Dalam konteks penegakan hukum dimaksud, maka ancaman
pidana relatif dirumuskan secara sangat keras. Memasukkan dan/atau
mengimpor sampah rumah tangga dan atau sampah sejenis rumah
tangga diancam pidana penjara minimal 3 tahun dan maksimal 9
tahun, serta denda minimal Rp 100.000.000 dan maksimal Rp
3.000.000.000. Memasukkan dan/atau mengimpor sampah spesifik
diancam pidana penjara minimal 4 tahun dan maksimal 12 tahun,
serta denda minimal Rp 200.000.000 dan maksimal Rp
5.000.000.000. Bilamana pengelolaan sampah dengan sengaja tidak
memperhatikan norma, standar, prosedur dan kriteria pengelolaan
sampah
yang
dapat
mengakibatkan
gangguan
kesehatan
masyarakat, gangguan keamanan, pencemaran lingkungan, dan/atau
perusakan lingkungan, maka pengelola diancam pidana penjara
minimal 4 tahun dan maksimal 10 tahun, serta denda minimal Rp
100.000.000 dan maksimal Rp 5.000.000.000. Bilamana pelanggaran
tersebut mengakibatkan terjadinya orang mati atau luka berat, maka
pengelola diancam pidana penjara minimal 5 tahun dan maksimal 15
tahun, serta denda minimal Rp 100.000.000 dan maksimal Rp
5.000.000.000. Bilamana pelanggaran dimaksud bukan oleh faktor
kesengajaan, melainkan hanya karena kealpaan, maka pengelola
diancam pidana penjara maksimal 5 tahun, serta maksimal Rp
100.000.000. Bilamana kealpaan pengelola tersebut mengakibatkan
orang mati atau luka berat, maka pengelola diancam pidana penjara
maksimal 5 tahun, serta denda maksimal Rp 500.000.000.

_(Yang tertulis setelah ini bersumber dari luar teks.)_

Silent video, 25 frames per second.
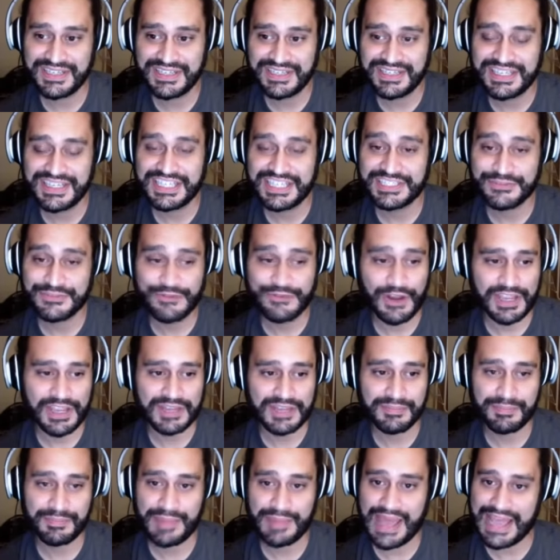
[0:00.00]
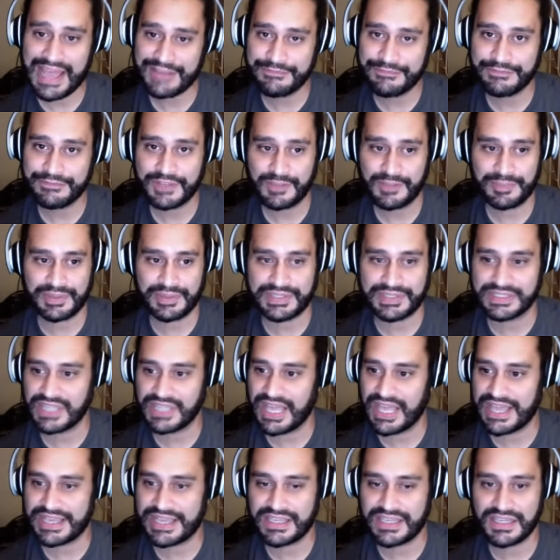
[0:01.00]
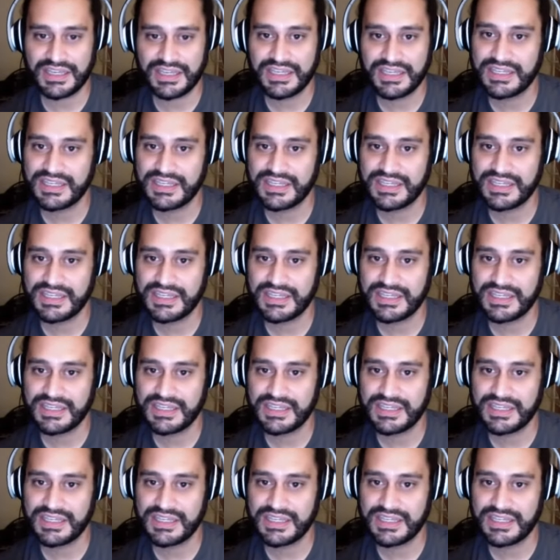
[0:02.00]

He's what? fucking backflipping. Like ISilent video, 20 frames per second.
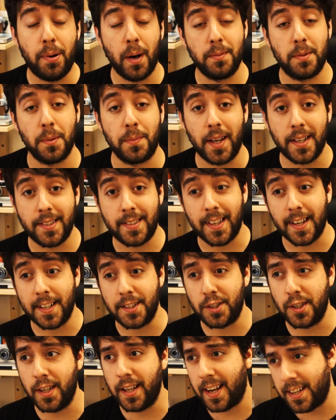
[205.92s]
popped up yesterday,
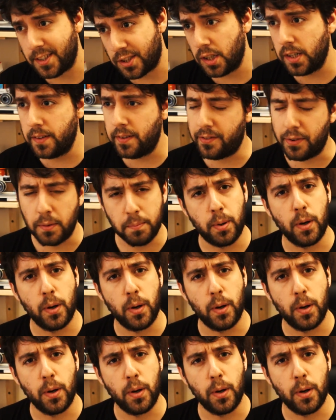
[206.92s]
actually, and it's another from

Sebagai implikasi dari perbedaan cara memandang masalah sampah,


maka Undang Nomor 18 Tahun 2008 mentransformasi beberapa
pokok kebijakan sebelumnya. Pertama, transformasi dari kebijakan
pengelolaan yang berorientasi menangani masalah kebersihan kota
berubah menjadi kebijakan yang berorientasi tujuan, yaitu melindungi dan
menyelamatkan tumpah darah Indonesia (wilayah, masyarakat dan
lingkungan hidup Indonesia) dalam arti dapat memberikan manfaat
secara ekonomi; menciptakan dan memelihara kondisi dan kualitas
lingkungan hidup yang lingkungan yang sehat bagi masyarakat, serta
aman dari pencemaran sampah dan dampak pengelolaan sampah; serta
mengubah perilaku
masyarakat (society). Kebersihan kota hanya
merupakan salah satu hasil yang diperoleh dari terciptanya lingkungan
hidup yang aman dari pencemaran sampah. Kedua, transformasi dari
paradigma Kumpul-Angkut-Buang yang mengandalkan pendekatan akhir
(ujung pipa) menjadi paradigma pengolahan dan pemanfaatan yang
mengandalkan pendekatan sumber, sebagai implikasi dari perubahan

orientasi kebijakan. Ketiga, transformasi dari kebijakan pengelolaan


yang sarat didominasi dalam perspektif pelayanan publik terkait bidang
ke-PU-an menjadi pelayanan publik terkait bidang lingkungan hidup
secara luas, sebagai implikasi dari perubahan paradigma pengelolaan.
Secara keseluruhan, contoh-contoh agenda transformasi kebijakan
tersebut dikategorikan sebagai agenda-agenda perubahan sosial yang
pro-lingkungan hidup dan pro-rakyat.